A distributed system is one in which the failure of a computer you didn’t even know existed can render your own computer unusable. – Leslie Lamport
Last six months I was building pricing engine for a client. The application was built using multiple components:
- We had a change data capture pipeline built using AWS Kinesis that read data from IBM DB2 and writes to PostgreSQL to keep database in sync with changes happening in the source system
- We were storing denormalised documents in AWS ElastiCache i.e. Redis
- We had a batch job that was doing one time load of the PostgreSQL database
- We had a near cache that helped us process our worst requests in few hundred milliseconds
When you build a system using multiple independent components then you have to keep in mind that you are building a data system that it needs to provide certain guarantees. In our case, we had to guarantee:
- AWS ElastCache i.e Redis will be updated with changes happening in the source system in less than 30 seconds
- Near-cache will be invalidated and updated with latest data so that clients accessing the system will get consistent results. Keeping a global cache like Redis is easier to keep in sync than keeping near-cache in sync. We came up with a novel way to keep near cache in sync with the global cache.
- Data will not be lost by our change data capture pipeline. If processing of a message failed then we retry the message
- There will be times when different data components i.e. PostgreSQL, Redis, and near-cache will have different state. But, eventually it should become consistent
- That there will be a mechanism to observe state of the system at any point of time
Like it or not systems that we are building are becoming more and more distributed. This means there are many more ways they can fail. To help build software systems that meets the end goal, we should keep following three concerns in our mind. These should be defined as clearly as possible so that every team member keep these in mind while building software systems.
In the pricing engine example discussed above, we defined reliability as:
- The pricing engine should calculate correct fare according to the agreed business rules
- All requests to the pricing engine should be fulfilled under a second
- Two same requests happening at the same time should give consistent result
- Pricing engine should continue serving requests even when change data capture pipeline fails. The data that we will return to the client will be consistent but not latest.

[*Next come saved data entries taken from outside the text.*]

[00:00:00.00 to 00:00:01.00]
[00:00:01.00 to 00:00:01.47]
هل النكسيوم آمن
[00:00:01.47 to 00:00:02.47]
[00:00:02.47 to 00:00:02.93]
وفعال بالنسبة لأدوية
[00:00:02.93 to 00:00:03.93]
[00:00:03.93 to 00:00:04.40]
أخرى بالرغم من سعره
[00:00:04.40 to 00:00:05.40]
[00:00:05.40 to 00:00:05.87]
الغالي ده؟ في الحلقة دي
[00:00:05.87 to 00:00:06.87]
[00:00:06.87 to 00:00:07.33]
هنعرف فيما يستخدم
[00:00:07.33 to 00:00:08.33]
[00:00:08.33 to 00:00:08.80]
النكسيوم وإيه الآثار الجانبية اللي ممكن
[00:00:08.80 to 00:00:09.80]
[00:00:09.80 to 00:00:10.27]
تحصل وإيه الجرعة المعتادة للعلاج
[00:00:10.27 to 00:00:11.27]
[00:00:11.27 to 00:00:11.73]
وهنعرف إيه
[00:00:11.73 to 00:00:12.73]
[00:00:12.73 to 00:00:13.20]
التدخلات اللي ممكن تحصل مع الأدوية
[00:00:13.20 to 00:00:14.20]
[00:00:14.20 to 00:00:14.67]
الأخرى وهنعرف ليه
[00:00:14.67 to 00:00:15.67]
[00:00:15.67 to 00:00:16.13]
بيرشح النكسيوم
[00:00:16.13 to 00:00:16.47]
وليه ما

Our goal as system designers is to build reliable systems from unreliable components.
One way we add reliability to systems is by redundancy. By running multiple instances of the services in your system, you can increase the reliability. But, you have to design the system keeping in mind that individual instances of the service should be stateless.
You can increase availability of the system by adding more components in parallel as shown in the image below.
As you can see above, when there was a single component availability was 99% but as we increased number of instances of a component then we were able to increase availability to 99.9999%. This can only be possible if services were stateless so you have to keep this in mind while building systems.
Scalability is the system’s ability to cope with increased load. Load could mean number of concurrent users, number of concurrent requests, etc. In the pricing engine that we built, we had to support the base load of 1000 requests per second. The system should be able to scale up to peek load of 5000 requests per second. You also have to understand the kind of these requests. The distribution of requests is critical to understand load characteristics of your application.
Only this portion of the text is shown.